(Stored data entries)

━━━━

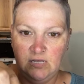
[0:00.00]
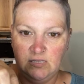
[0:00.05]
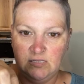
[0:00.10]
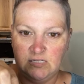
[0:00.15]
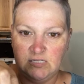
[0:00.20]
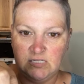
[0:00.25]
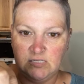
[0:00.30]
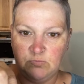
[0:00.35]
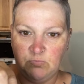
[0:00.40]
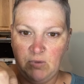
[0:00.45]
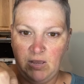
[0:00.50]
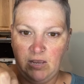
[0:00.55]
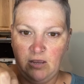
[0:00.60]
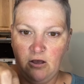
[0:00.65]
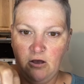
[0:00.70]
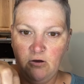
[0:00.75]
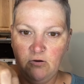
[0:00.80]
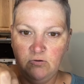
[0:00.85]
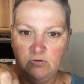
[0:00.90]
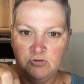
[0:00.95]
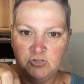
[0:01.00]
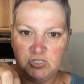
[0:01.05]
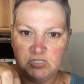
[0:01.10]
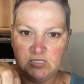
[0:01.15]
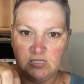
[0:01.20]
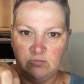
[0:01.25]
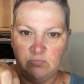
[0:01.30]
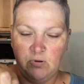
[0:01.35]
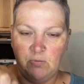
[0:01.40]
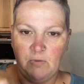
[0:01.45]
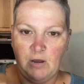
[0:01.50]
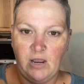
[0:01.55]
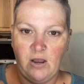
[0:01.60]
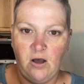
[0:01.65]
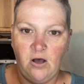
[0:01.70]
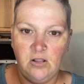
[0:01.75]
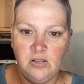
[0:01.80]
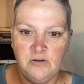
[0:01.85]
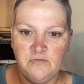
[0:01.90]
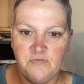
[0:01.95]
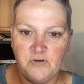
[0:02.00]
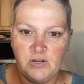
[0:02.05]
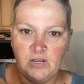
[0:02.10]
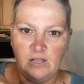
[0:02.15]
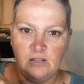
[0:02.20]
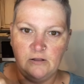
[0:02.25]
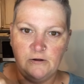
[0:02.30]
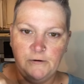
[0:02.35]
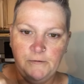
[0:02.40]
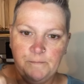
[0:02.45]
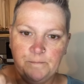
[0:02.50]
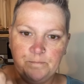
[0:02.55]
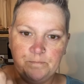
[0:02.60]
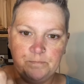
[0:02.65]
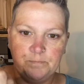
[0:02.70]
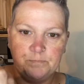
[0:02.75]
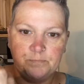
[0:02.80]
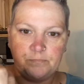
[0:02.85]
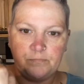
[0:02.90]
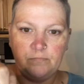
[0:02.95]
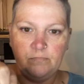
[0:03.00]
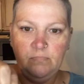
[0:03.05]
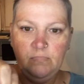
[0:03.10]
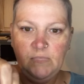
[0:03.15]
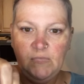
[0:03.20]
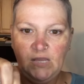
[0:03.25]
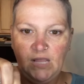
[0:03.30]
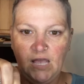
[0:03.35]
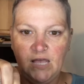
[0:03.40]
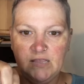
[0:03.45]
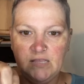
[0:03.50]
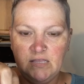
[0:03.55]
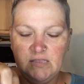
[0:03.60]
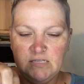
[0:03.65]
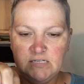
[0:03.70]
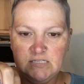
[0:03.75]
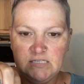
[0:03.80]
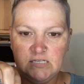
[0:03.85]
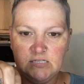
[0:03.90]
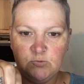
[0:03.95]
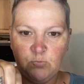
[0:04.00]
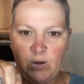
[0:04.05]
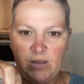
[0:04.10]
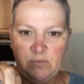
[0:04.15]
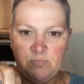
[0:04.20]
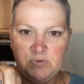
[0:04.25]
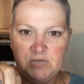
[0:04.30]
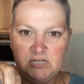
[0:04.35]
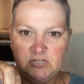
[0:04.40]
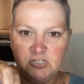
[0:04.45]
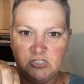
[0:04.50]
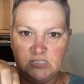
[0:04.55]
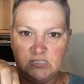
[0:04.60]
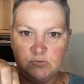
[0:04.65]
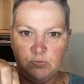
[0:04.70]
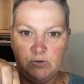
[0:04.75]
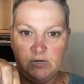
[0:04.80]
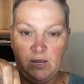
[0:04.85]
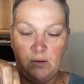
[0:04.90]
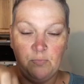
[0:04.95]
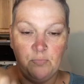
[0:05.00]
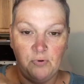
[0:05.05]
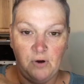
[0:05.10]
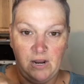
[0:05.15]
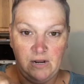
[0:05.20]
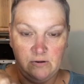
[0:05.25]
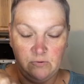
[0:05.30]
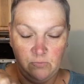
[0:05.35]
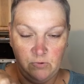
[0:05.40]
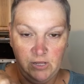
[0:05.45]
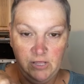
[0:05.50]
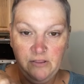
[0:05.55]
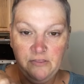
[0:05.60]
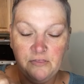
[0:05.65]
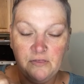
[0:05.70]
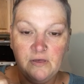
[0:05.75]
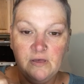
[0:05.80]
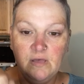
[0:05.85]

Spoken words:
This is mango. She's going to be my all over color. And then this is white peach. That's what I brighten with.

━━━━

§ **WHAT TO PRODUCE**:
Output all lines above precisely. Pictures are to be left out.

§ **EXERCISE OUTPUT**:
[0:00.00]
[0:00.05]
[0:00.10]
[0:00.15]
[0:00.20]
[0:00.25]
[0:00.30]
[0:00.35]
[0:00.40]
[0:00.45]
[0:00.50]
[0:00.55]
[0:00.60]
[0:00.65]
[0:00.70]
[0:00.75]
[0:00.80]
[0:00.85]
[0:00.90]
[0:00.95]
[0:01.00]
[0:01.05]
[0:01.10]
[0:01.15]
[0:01.20]
[0:01.25]
[0:01.30]
[0:01.35]
[0:01.40]
[0:01.45]
[0:01.50]
[0:01.55]
[0:01.60]
[0:01.65]
[0:01.70]
[0:01.75]
[0:01.80]
[0:01.85]
[0:01.90]
[0:01.95]
[0:02.00]
[0:02.05]
[0:02.10]
[0:02.15]
[0:02.20]
[0:02.25]
[0:02.30]
[0:02.35]
[0:02.40]
[0:02.45]
[0:02.50]
[0:02.55]
[0:02.60]
[0:02.65]
[0:02.70]
[0:02.75]
[0:02.80]
[0:02.85]
[0:02.90]
[0:02.95]
[0:03.00]
[0:03.05]
[0:03.10]
[0:03.15]
[0:03.20]
[0:03.25]
[0:03.30]
[0:03.35]
[0:03.40]
[0:03.45]
[0:03.50]
[0:03.55]
[0:03.60]
[0:03.65]
[0:03.70]
[0:03.75]
[0:03.80]
[0:03.85]
[0:03.90]
[0:03.95]
[0:04.00]
[0:04.05]
[0:04.10]
[0:04.15]
[0:04.20]
[0:04.25]
[0:04.30]
[0:04.35]
[0:04.40]
[0:04.45]
[0:04.50]
[0:04.55]
[0:04.60]
[0:04.65]
[0:04.70]
[0:04.75]
[0:04.80]
[0:04.85]
[0:04.90]
[0:04.95]
[0:05.00]
[0:05.05]
[0:05.10]
[0:05.15]
[0:05.20]
[0:05.25]
[0:05.30]
[0:05.35]
[0:05.40]
[0:05.45]
[0:05.50]
[0:05.55]
[0:05.60]
[0:05.65]
[0:05.70]
[0:05.75]
[0:05.80]
[0:05.85]

Spoken words:
This is mango. She's going to be my all over color. And then this is white peach. That's what I brighten with.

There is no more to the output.